→ BRIEF:
Write the records out exactly as shown. No pictures.

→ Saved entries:

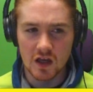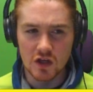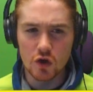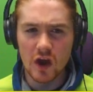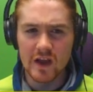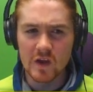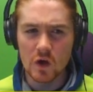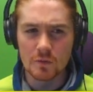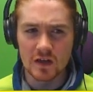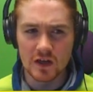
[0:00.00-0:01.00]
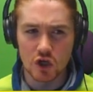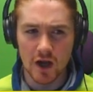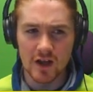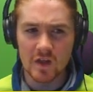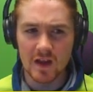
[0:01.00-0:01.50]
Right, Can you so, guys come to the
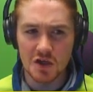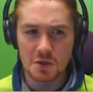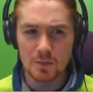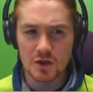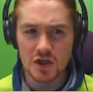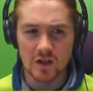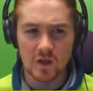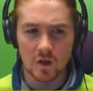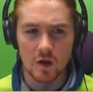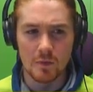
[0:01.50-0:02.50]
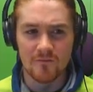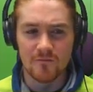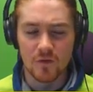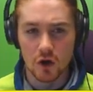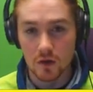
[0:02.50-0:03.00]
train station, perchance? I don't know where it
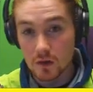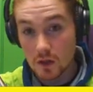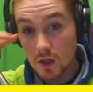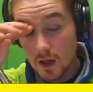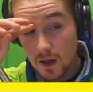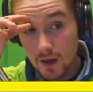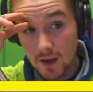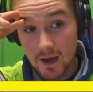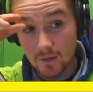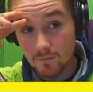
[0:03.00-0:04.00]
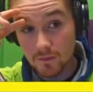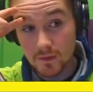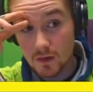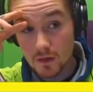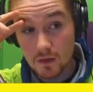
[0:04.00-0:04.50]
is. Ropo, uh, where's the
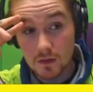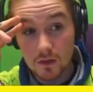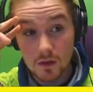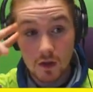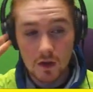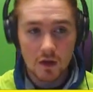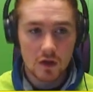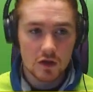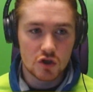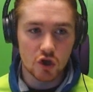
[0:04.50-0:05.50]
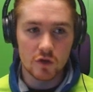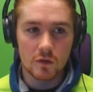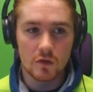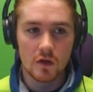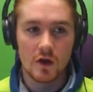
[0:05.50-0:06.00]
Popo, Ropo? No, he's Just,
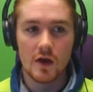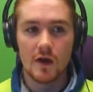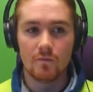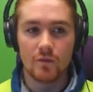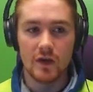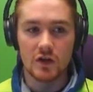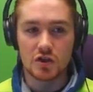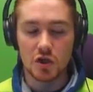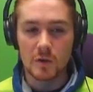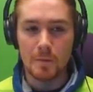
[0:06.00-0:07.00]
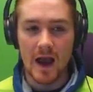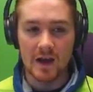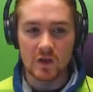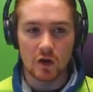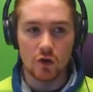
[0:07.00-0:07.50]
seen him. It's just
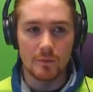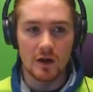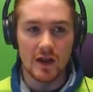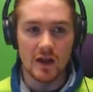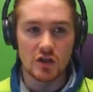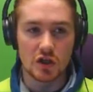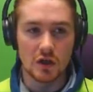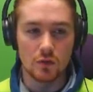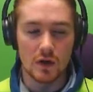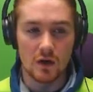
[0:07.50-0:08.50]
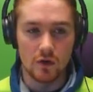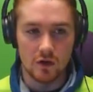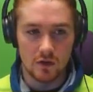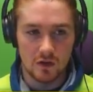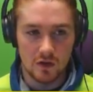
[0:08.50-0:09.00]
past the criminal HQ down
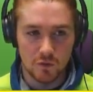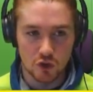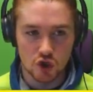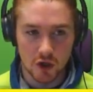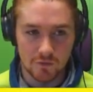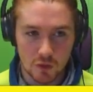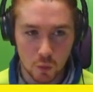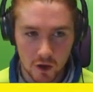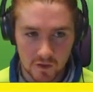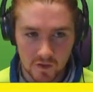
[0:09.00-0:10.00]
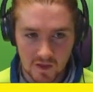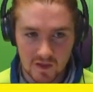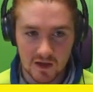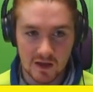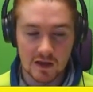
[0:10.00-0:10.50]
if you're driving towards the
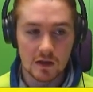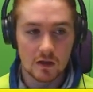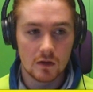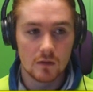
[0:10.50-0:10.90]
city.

→ REPLY TO THE EXERCISE:
[0:00.00-0:01.00]
[0:01.00-0:01.50]
Right, Can you so, guys come to the
[0:01.50-0:02.50]
[0:02.50-0:03.00]
train station, perchance? I don't know where it
[0:03.00-0:04.00]
[0:04.00-0:04.50]
is. Ropo, uh, where's the
[0:04.50-0:05.50]
[0:05.50-0:06.00]
Popo, Ropo? No, he's Just,
[0:06.00-0:07.00]
[0:07.00-0:07.50]
seen him. It's just
[0:07.50-0:08.50]
[0:08.50-0:09.00]
past the criminal HQ down
[0:09.00-0:10.00]
[0:10.00-0:10.50]
if you're driving towards the
[0:10.50-0:10.90]
city.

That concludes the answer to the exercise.